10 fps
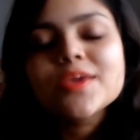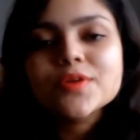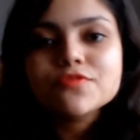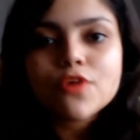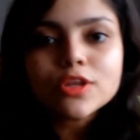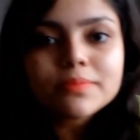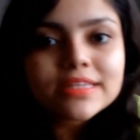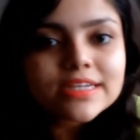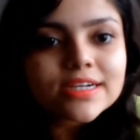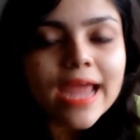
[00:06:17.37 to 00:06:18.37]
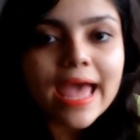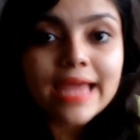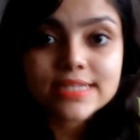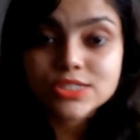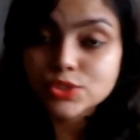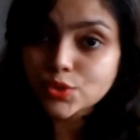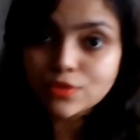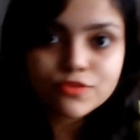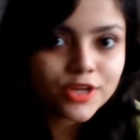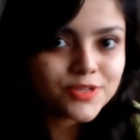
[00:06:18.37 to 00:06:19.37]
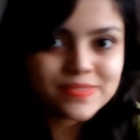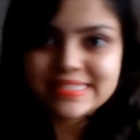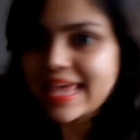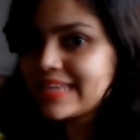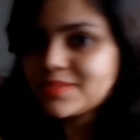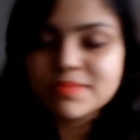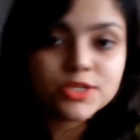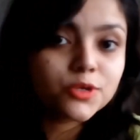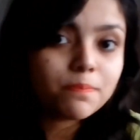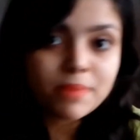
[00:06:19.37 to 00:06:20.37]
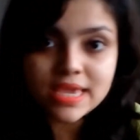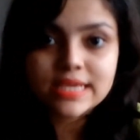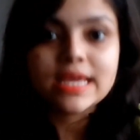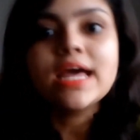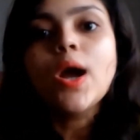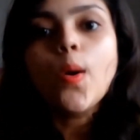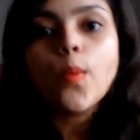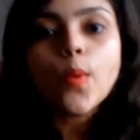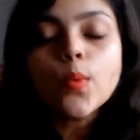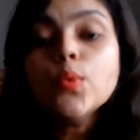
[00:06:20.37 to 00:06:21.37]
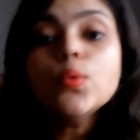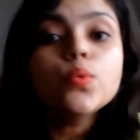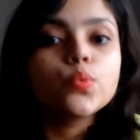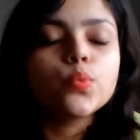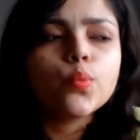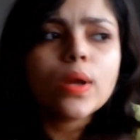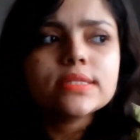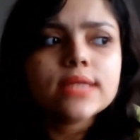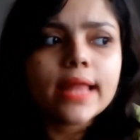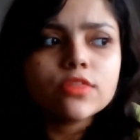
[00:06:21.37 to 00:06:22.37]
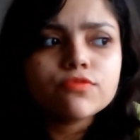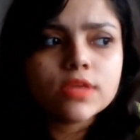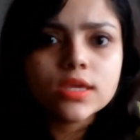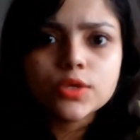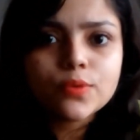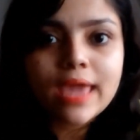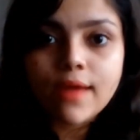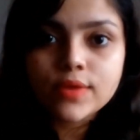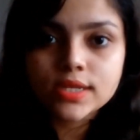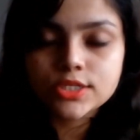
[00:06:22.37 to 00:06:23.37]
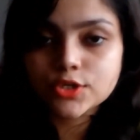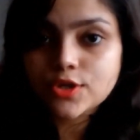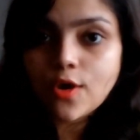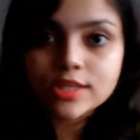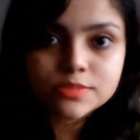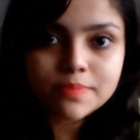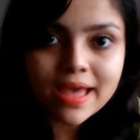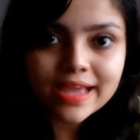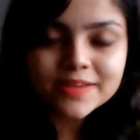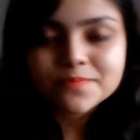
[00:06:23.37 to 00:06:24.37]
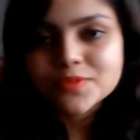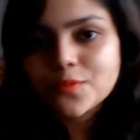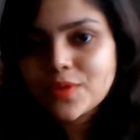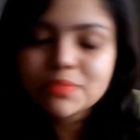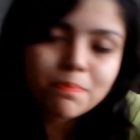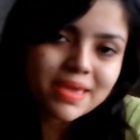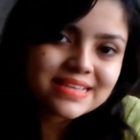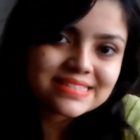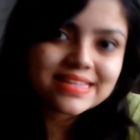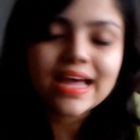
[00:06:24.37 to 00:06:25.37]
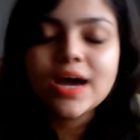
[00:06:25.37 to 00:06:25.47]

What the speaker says: You can follow me there and don't forget to send me your pic or what kind of thing you carry in your college bag with pics.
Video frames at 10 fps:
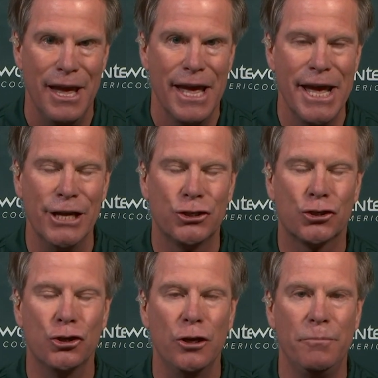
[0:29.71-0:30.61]
It
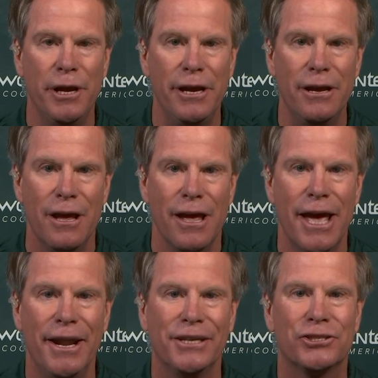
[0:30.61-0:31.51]
should be
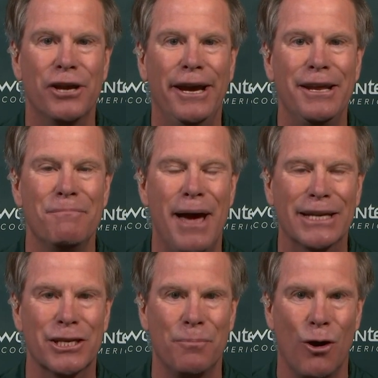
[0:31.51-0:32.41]
an exciting
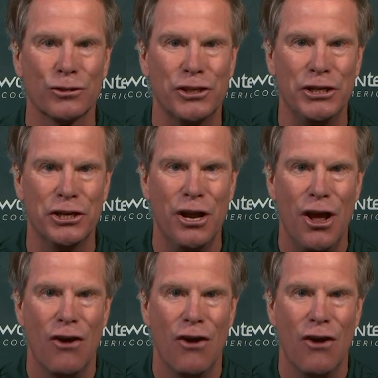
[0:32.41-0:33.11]
basketball season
· · · · ·
■ **Activity**:
Pictures are to be left out when the lines from the one containing "[0:29.71-0:30.61]" through the end of the records above are repeated exactly; no other line is wanted.

■ **Exercise result**:
[0:29.71-0:30.61]
It
[0:30.61-0:31.51]
should be
[0:31.51-0:32.41]
an exciting
[0:32.41-0:33.11]
basketball season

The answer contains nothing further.